— Значит, это был Эдсел, — угрюмо буркнул подошедший Эмори.
Маленький Джордж обернулся:
— А с ним все в поря… — Но вопрос замер у него на губах. Подняв глаза, он увидел на плечах Эмори тело своего товарища. Помрачнев, он устало сгорбился и отвернулся.
— Пойдем, — проговорил Эмори, протягивая ему руку, чтобы помочь подняться. — Нам надо вернуться в лагерь и попытаться разговорить нашего пленника.
Глаза Маленького Джорджа гневно блеснули.
— Вам удалось кого-то захватить?
— Мы захватили всех… но в живых остался только один.
Поморщившись от прозвучавшего в ответе мужа самодовольства, Эмма, чуть обгоняя их, быстро направилась к месту привала.
На краю поляны Блейк встретил их известием, что пленник умер и что сейчас солдаты хоронят остальных. Эмори помрачнел. Эмма прекрасно понимала, что он рассчитывал на признание пленника. Если бы он назвал имя Бертрана, это была бы уже улика, с которой можно явиться к королю.
Держа на плечах тело погибшего, Эмори зашагал к месту похорон. Эмма подошла к костру, у которого сидела Мод, и опустилась рядом с ней, моля Бога, чтобы остальная часть пути оказалась менее напряженной.
Но Бог не внял ее мольбам.
Следующий день прошел без происшествий. Для ночлега Эмори снова выбрал место на берегу реки. Когда он опять пригласил ее искупаться, Эмма заколебалась. Ей казалось, что не следует испытывать судьбу. Но после двух дней дороги поддаться на его уговоры было несложно. Тем не менее расслабиться по-настоящему она смогла, только когда они благополучно вернулись в лагерь к костру, на котором Мод приготовила обед из пойманного в лесу зайца.
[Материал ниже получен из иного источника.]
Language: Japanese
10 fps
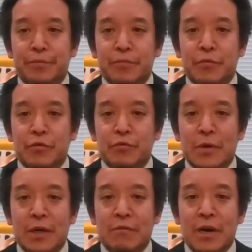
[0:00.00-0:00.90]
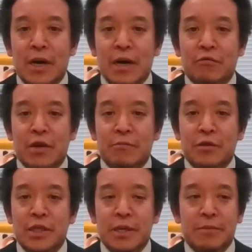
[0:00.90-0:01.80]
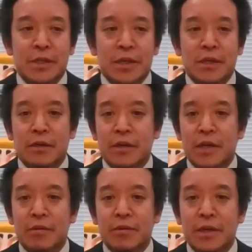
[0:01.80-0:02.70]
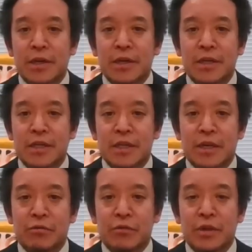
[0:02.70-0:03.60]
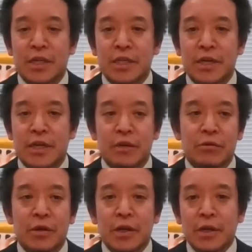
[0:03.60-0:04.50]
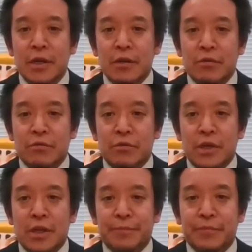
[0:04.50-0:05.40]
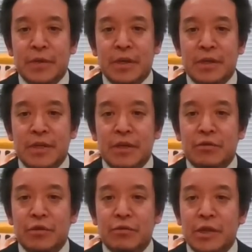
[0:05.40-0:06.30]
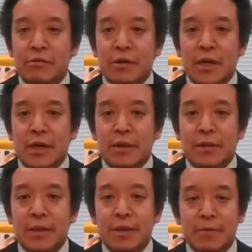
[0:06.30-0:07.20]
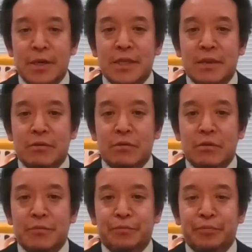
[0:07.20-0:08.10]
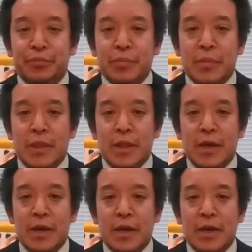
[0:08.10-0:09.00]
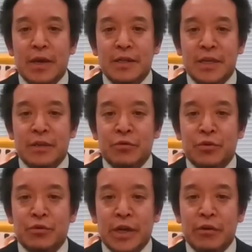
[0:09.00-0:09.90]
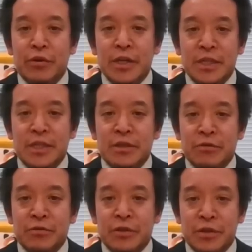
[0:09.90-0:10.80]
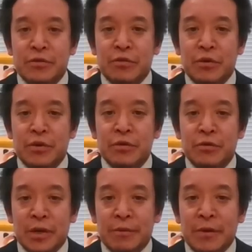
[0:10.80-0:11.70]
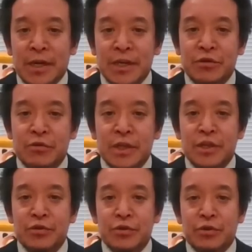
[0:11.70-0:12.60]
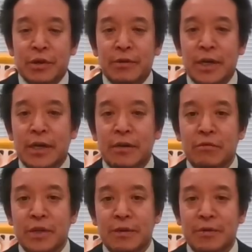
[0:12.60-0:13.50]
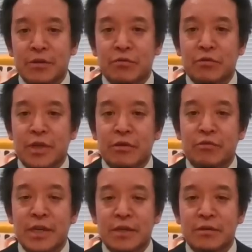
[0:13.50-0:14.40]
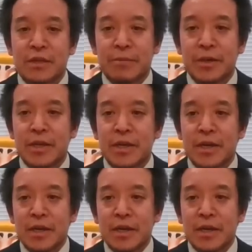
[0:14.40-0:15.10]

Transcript: 不満はあるかもしれませんが、結果はね、しっかりと出している。特に、選挙においては 2% の政党要件を維持するというのが非常に重要なわけなので、そこをね、クリアするために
После трапезы никто долго не рассиживался у огня. Ночь была звездная. Красота черного бархата небес, усеянного мерцающими светлячками звезд, завораживала, но усталость от двухдневной непрерывной скачки сказывалась на всех. Сама Эмма была в таком изнеможении, что чуть не заснула у костра.
Заметив, что сон одолевает ее, Эмори легко подхватил жену на руки и понес в палатку, дав знак Мод не следовать за ними (та собралась помочь госпоже раздеться).
— М-м-м… — Эмма устало уткнулась лицом в грудь мужа. — Спасибо, муж мой. Боюсь, я не в силах пошевелиться.
— Я это заметил, жена.
— Правда?
Эмори улыбнулся удивлению, прозвучавшему в ее голосе.
— Да, ты задремала и чуть не упала в огонь. Она моргнула, стараясь не дать глазам закрыться.
— Быть не может.
— Правда-правда!..
Нагнувшись, чтобы войти в палатку, он крепче прижал ее к груди, и Эмма услышала глухой рокот его баса, отозвавшийся в ее теле волнующей дрожью. Не спуская ее с рук, он повернулся к входу и велел ей задернуть его, затем вновь обернулся и шагнул внутрь их тесного временного прибежища.